Mengapa bisnis mulia ini tidak dilanjutkan atau diperjuangkan?
Rezimnya memang lagi begini, bukan hanya di Indonesia tapi global yang tidak berpihak pada kebenaran. Uang hanya bisa sebagai medium pembayaran, tetapi tidak bisa sebagai timbangan yang adil. Nilai uang terus tergerus minimal 5 persen setiap tahun, uang sekarang hanya berfungsi sebagai pembayaran saja.

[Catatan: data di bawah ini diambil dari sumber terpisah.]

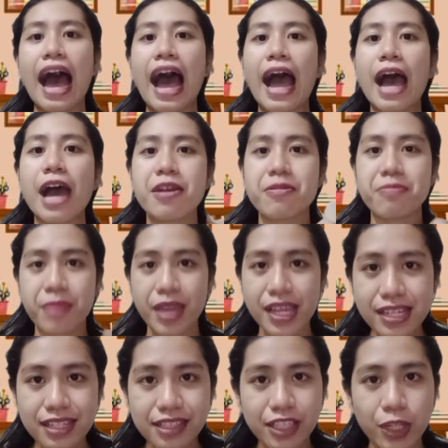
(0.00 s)
I
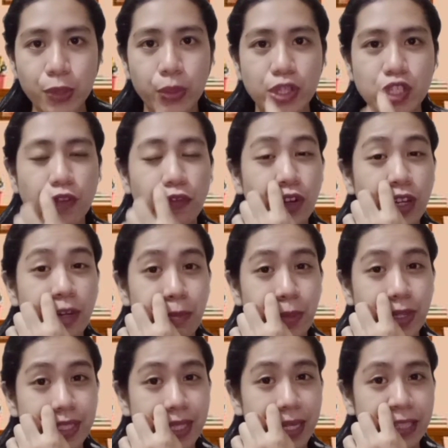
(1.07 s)
made a sandwich for the
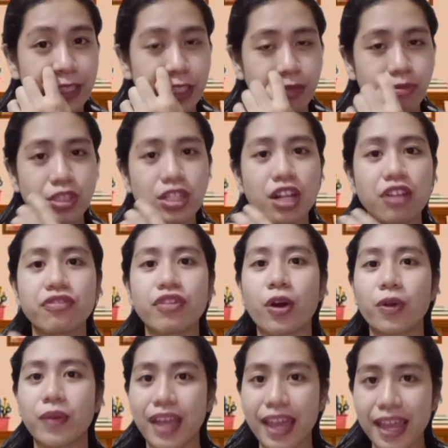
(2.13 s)
president himself,
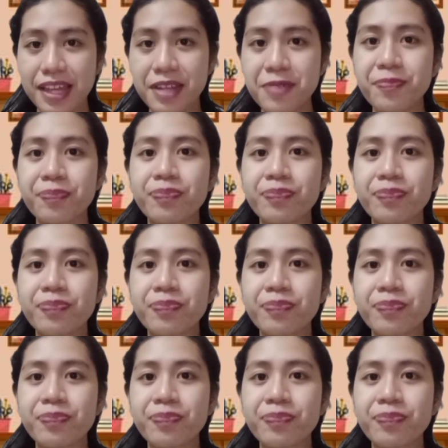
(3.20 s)
okay?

Sepanjang jaman, emas itu berharga, dialah sebagai timbangan yang adil. Sesuau yang disebut dalam Al-Qur’an, maka kebenarannya abadi. Uang yang pernah disebut di Al-Qur’an dinar dan dirham.
Bagaimana harapan Anda soal Gerai Dinar?
Saya berharap aja nggak berani, kita nggak perlu berambisi mengajukan dinar sebagai uang global. Pada masanya juga akan semuanya kembali, kita tinggal tunggu saja sampai kembali. Allah sudah menjanjikan, kelak akan ada masa semuanya kembali seperti ke jaman Rasulullah.
Apa pesan Anda untuk umat?
Umat ini (Islam) pasti ditinggikan oleh Allah kapanpun selama memenuhi syarat yaitu beriman dan bertaqwa, namun juga berlaku sebaliknya, kapanpun umat ini tidak memenuhi syarat tidak akan bisa.
Babak belurnya umat, jatuh karena tamak. Bayangkan sekarang, Nabi sudah tidak ada. Yang ada hanya ajarannya. Kalau kita bisa mengikuti ajaranNya maka Allah akan menolong kita seperti yang Allah janjikan dalam QS Muhammad ayat 7, jika kamu menolong agama Allah, maka Allah akan meneguhkan kedudukanmu.
Teknologi yang sekarang bisa saja hilang oleh hanya suatu peristiwa dentuman besar, bisa nuklir atau apa saja. Maka, pesan saya, kembali lagi kepada ajaran Al-Qur’an. Bukan sekedar dihafalkan tetapi juga diterapkan dalam kehidupan sehari-hari, bidang apapun Anda.